## Your assignment
When you reach the line that contains "[00:00:04.00]", begin copying exactly and continue through the last line below. Do not copy pictures.

## Records
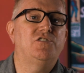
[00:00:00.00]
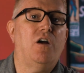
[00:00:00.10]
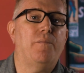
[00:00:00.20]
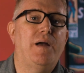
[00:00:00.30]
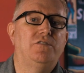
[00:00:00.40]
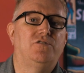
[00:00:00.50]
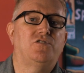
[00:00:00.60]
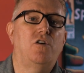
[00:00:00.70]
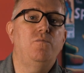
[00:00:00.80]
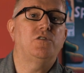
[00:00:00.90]
sharp had
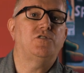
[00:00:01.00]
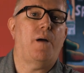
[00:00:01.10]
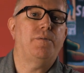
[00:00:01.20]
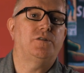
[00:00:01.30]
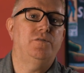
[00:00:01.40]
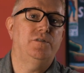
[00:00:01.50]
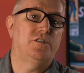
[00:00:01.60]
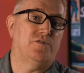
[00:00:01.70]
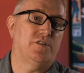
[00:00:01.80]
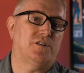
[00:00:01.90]
so much
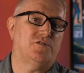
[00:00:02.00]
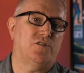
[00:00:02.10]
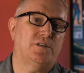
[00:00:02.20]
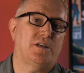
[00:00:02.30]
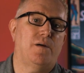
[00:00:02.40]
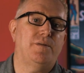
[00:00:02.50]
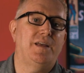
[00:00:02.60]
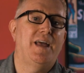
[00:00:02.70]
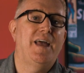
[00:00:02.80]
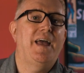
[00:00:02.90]
opportunities for the consulting
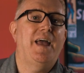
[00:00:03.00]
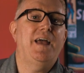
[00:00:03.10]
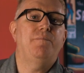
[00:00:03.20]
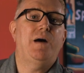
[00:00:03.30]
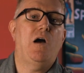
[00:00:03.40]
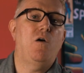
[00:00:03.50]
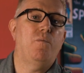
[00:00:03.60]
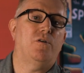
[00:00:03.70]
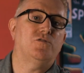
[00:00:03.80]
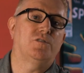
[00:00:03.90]
company and my
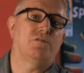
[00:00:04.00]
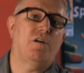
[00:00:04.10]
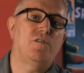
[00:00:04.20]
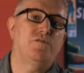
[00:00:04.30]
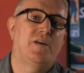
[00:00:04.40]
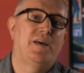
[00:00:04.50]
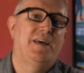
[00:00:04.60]
own personal growth,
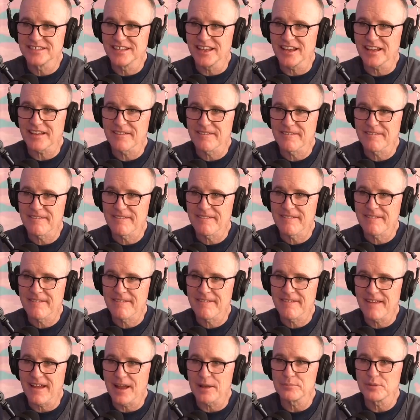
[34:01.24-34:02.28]
Yeah.
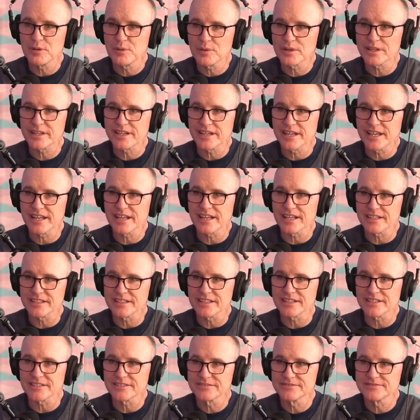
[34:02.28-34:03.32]
I'd be willing to get on there.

## Exercise output
[00:00:04.00]
[00:00:04.10]
[00:00:04.20]
[00:00:04.30]
[00:00:04.40]
[00:00:04.50]
[00:00:04.60]
own personal growth,
[34:01.24-34:02.28]
Yeah.
[34:02.28-34:03.32]
I'd be willing to get on there.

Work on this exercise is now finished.